Problem description>
Only the text belongs in the copy: repeat each record exactly, without pictures.

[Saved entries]
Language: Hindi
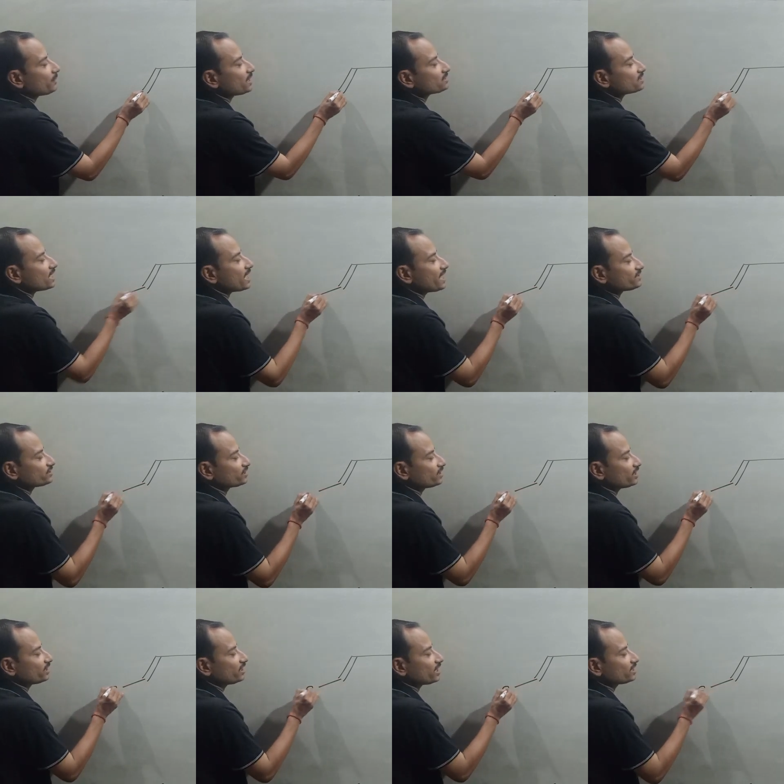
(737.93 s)
पास ऐसे
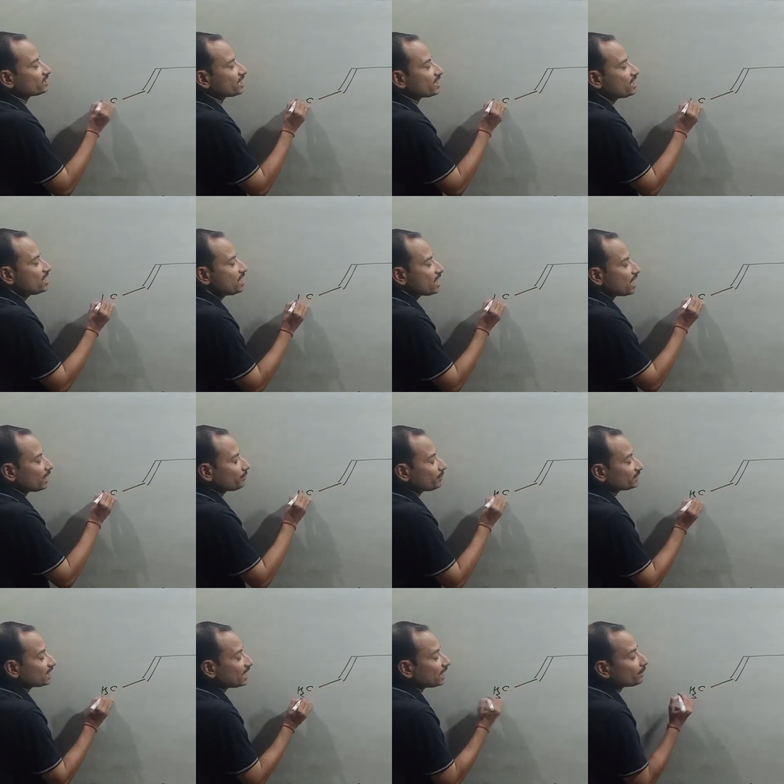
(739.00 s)
दे दिया जाए अब
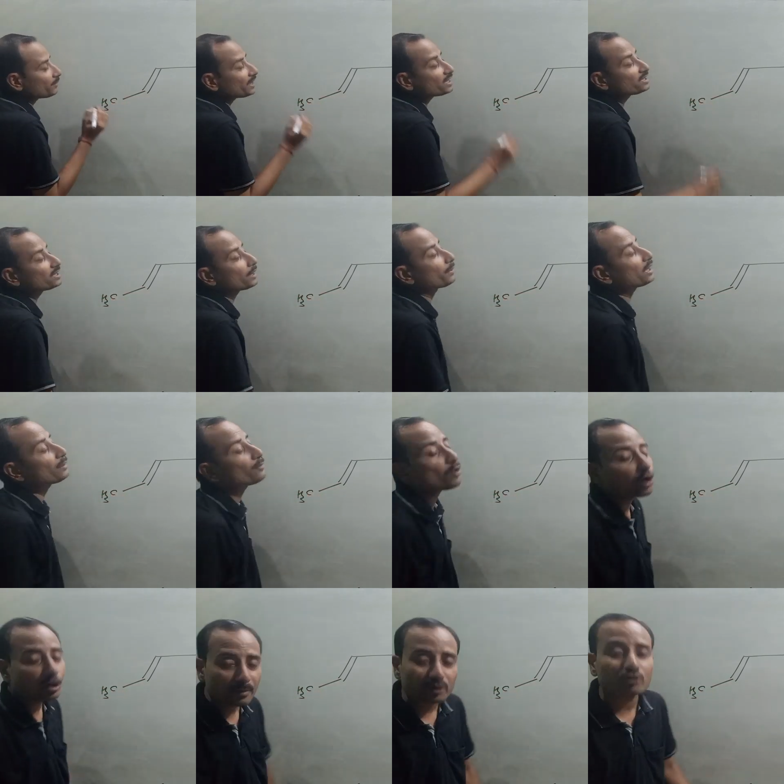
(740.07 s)
बता रहा भाई डबल
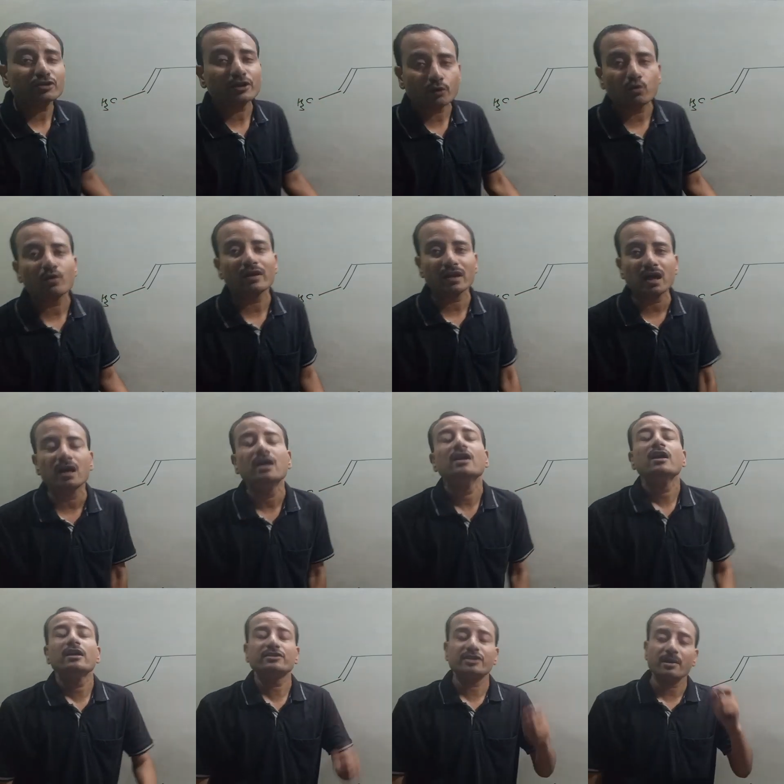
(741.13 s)
बॉन्ड में तो देखोगे ना
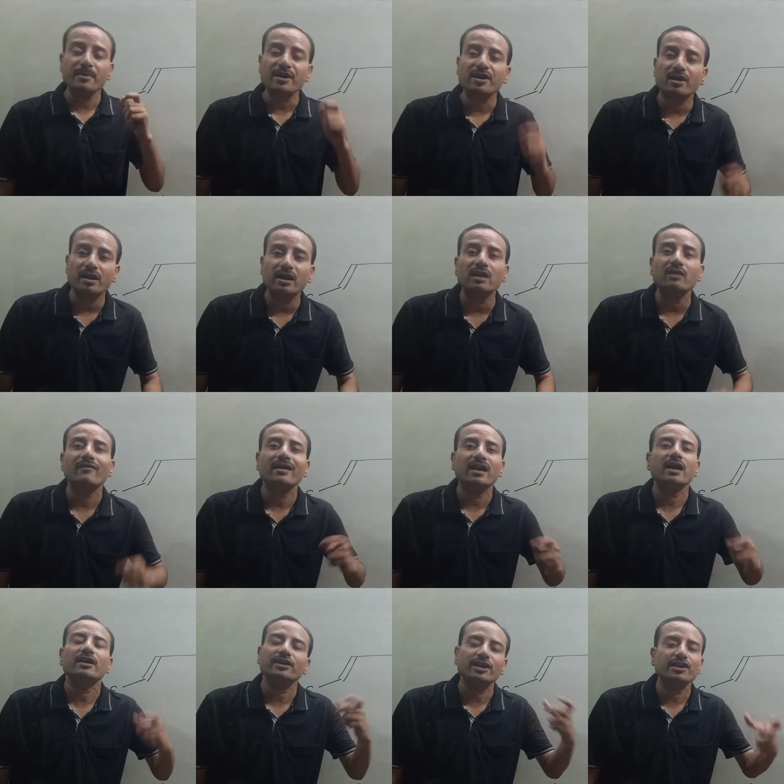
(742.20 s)
जेमेटिकल वाला
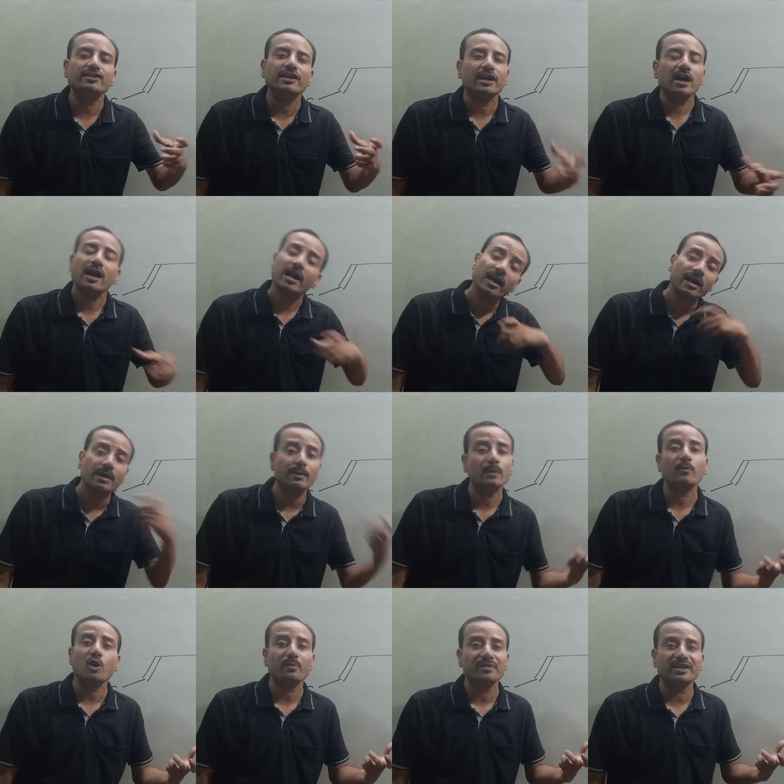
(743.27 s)
इजेड e हर डबल
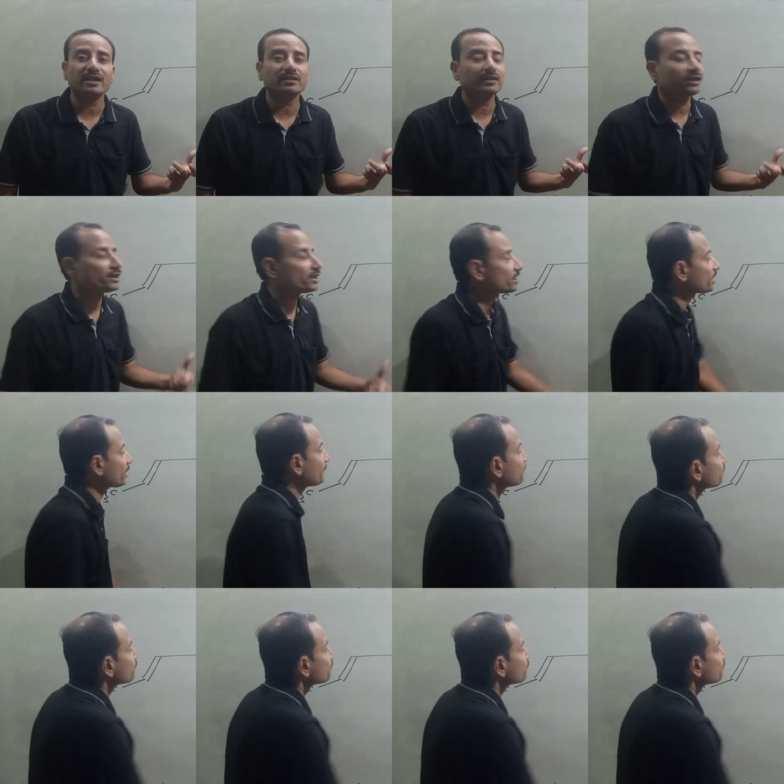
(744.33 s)
बॉन्ड में देखते हैं ठीक है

Exercise result>
Language: Hindi
(737.93 s)
पास ऐसे
(739.00 s)
दे दिया जाए अब
(740.07 s)
बता रहा भाई डबल
(741.13 s)
बॉन्ड में तो देखोगे ना
(742.20 s)
जेमेटिकल वाला
(743.27 s)
इजेड e हर डबल
(744.33 s)
बॉन्ड में देखते हैं ठीक है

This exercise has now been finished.